In 1921 Eckstein sold the estate to the daughter of a Swiss nitrates milliionaire, Miss Susan Dora Cecilia Schintz and moved to Oldlands Hall, Fairwarp in Sussex.

In 1926 Miss Schintz sold Durnford Lodge to Mr Charles Taylor, formerly estate manager of Ottershaw Park and owner or the Basil Street Hotel in London until his death in 1945. Taylor also acquired from Miss Schintz in 1930 a parcel of land at Dolleys Farm which he sold to the Air Ministry in 1938 and which now forms part of Fairoaks Airport. Miss Schintz sold the remainder of the estate during 1931/32, and in 1934 the mansion and central part of the park were sold to Ottershaw College Ltd (a company registered in 1932) to house a boarding school for boys. Other parts of the estate were sold to individuals.

An auction catalog of 1930 provides detailed descriptions of the rooms at this time. As an example here is the description of the Dining Room:

"... an unusually handsome room about 45ft by 23ft also enjoying, in common with the other reception rooms, wide and beatiful views of the Italian Garden, the Park, and the Hills beyond. The dining Room is completely panelled in oak, ornamented by carvings in the style of GrinlingGibbons. The ceilings are supported by fluted Ionic pillars with fine carved capitals. A central panel of the ceiling is painted with cloud and sky effects, surrounded by gilded carvigs in high relief after Grinling Gibbons. The cornince is ornamented by modillions and enriched with acanthus, egg-and-dart, and oak leaf designs. The open fireplace has a black marble hearth with grey marble chimneypiece. The floor is of oak parquetry. From an oak-panelled alcove .... doors give access to a China Pantry and to the Serving Lobby."

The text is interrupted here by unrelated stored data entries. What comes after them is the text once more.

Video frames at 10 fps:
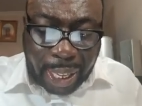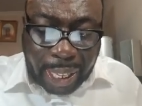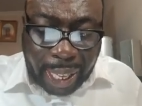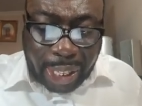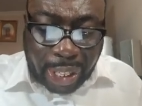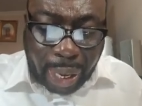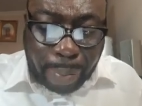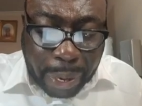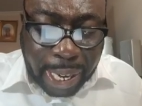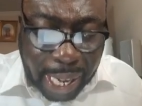There shall
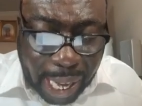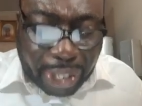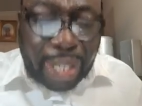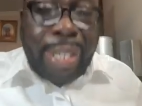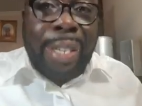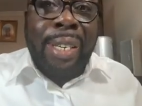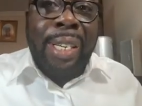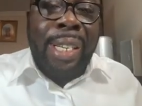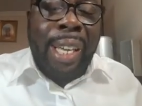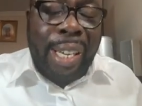be gnashing
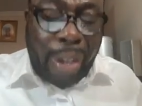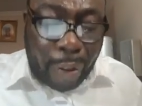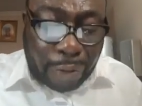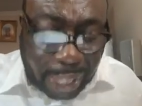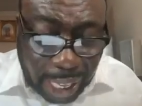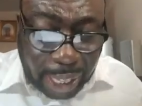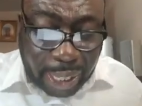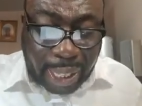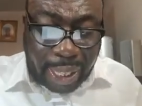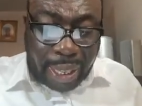of
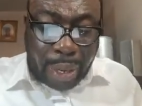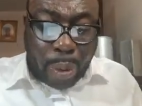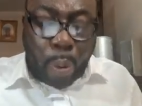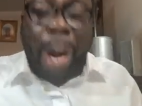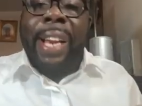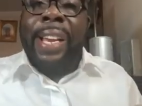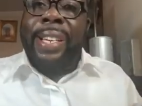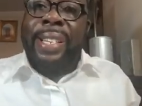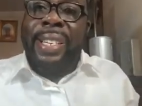teeth wailing.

The auction catalog relating to the sale of effects in 1930 provides further details on the furniture and soft furnishing in the Dining Room:

"Pink Wilton super pile carpet, 35ft x 19ft, a dark oak dining table, 4ft square, an oak table 2ft square, an oak table 3ft 6in square, pink ground pile figured and bordered rugs, 7ft x 4ft and 6ft x 3ft, .... a Louis XV kingwood commode with ormolu enrichments, fitted with a marble top, one drawer and cupboard under."

At the beginning of the Second World War The Vacuum Oil Company (later Mobil Oil) under a lease from Chertsey Public School moved their offices to the Mansion.

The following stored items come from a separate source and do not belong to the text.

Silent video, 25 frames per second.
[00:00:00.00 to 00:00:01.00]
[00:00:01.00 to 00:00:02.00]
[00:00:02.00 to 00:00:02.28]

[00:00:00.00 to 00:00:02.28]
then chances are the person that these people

In 1945 the Surrey County Council compulsorily purchased the Mansion and central part of the park and founded Ottershaw School as a boarding school for boys run on public school lines. The school was opened in 1948. The first headmaster was Mr Foot. Classes were initially held in the Mansion which also provided all the accommodation. Dormitories in the Mansion were given the names of musicians and writers. Later, West and Tulk Houses were built to accomodate boys and several houses were built in the grounds for staff.

In 1982 the estate was sold to the developers DeltaHome Ltd who converted The Mansion into private apartments which were sold off over the following few years.